Transcribe word for word the lines spanning the line with "(1351.99 s to 1353.06 s)" through the end of the records.

++++++++++

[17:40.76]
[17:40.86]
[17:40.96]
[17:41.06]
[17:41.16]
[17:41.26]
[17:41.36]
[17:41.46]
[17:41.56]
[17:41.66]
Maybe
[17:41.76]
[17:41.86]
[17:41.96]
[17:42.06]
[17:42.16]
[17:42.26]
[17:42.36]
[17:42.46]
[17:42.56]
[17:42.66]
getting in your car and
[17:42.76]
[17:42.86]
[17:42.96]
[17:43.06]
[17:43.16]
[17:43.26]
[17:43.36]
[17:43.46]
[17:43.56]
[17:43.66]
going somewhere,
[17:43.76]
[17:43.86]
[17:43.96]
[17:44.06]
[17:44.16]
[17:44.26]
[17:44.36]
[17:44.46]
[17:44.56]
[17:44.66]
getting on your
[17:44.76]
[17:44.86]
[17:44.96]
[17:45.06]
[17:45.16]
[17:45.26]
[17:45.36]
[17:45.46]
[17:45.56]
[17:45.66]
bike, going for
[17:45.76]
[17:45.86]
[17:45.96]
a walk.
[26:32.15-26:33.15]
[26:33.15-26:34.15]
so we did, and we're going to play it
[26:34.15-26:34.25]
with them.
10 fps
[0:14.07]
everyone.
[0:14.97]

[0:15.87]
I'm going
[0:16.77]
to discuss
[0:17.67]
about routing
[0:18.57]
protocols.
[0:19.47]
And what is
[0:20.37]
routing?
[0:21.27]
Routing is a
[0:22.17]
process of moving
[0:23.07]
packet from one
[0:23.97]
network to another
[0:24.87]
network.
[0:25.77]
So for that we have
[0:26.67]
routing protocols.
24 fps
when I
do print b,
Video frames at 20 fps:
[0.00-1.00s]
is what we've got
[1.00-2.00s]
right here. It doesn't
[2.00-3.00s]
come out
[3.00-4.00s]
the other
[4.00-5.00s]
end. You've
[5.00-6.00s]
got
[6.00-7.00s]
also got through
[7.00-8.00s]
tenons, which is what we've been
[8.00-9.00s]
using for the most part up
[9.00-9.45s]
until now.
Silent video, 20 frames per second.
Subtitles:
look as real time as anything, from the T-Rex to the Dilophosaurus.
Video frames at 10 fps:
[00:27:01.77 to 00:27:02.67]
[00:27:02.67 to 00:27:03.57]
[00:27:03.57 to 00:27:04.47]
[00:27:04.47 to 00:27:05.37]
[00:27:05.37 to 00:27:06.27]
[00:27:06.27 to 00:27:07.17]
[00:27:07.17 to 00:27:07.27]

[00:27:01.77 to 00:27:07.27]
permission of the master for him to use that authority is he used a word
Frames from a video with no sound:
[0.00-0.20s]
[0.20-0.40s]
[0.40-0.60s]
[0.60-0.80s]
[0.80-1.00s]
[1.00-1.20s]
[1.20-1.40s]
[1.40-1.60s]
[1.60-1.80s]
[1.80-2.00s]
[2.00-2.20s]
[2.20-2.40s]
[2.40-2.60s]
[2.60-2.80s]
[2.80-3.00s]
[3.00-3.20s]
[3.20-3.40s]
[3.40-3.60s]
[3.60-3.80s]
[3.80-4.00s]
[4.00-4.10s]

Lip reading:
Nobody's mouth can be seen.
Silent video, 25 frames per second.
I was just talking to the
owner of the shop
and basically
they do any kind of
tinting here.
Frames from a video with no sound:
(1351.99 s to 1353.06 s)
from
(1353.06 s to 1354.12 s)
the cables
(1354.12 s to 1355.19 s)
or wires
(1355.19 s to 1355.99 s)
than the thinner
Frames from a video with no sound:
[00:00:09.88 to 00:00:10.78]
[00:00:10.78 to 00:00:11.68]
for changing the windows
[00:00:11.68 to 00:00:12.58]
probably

++++++++++

• _ANSWER_:
(1351.99 s to 1353.06 s)
from
(1353.06 s to 1354.12 s)
the cables
(1354.12 s to 1355.19 s)
or wires
(1355.19 s to 1355.99 s)
than the thinner
Frames from a video with no sound:
[00:00:09.88 to 00:00:10.78]
[00:00:10.78 to 00:00:11.68]
for changing the windows
[00:00:11.68 to 00:00:12.58]
probably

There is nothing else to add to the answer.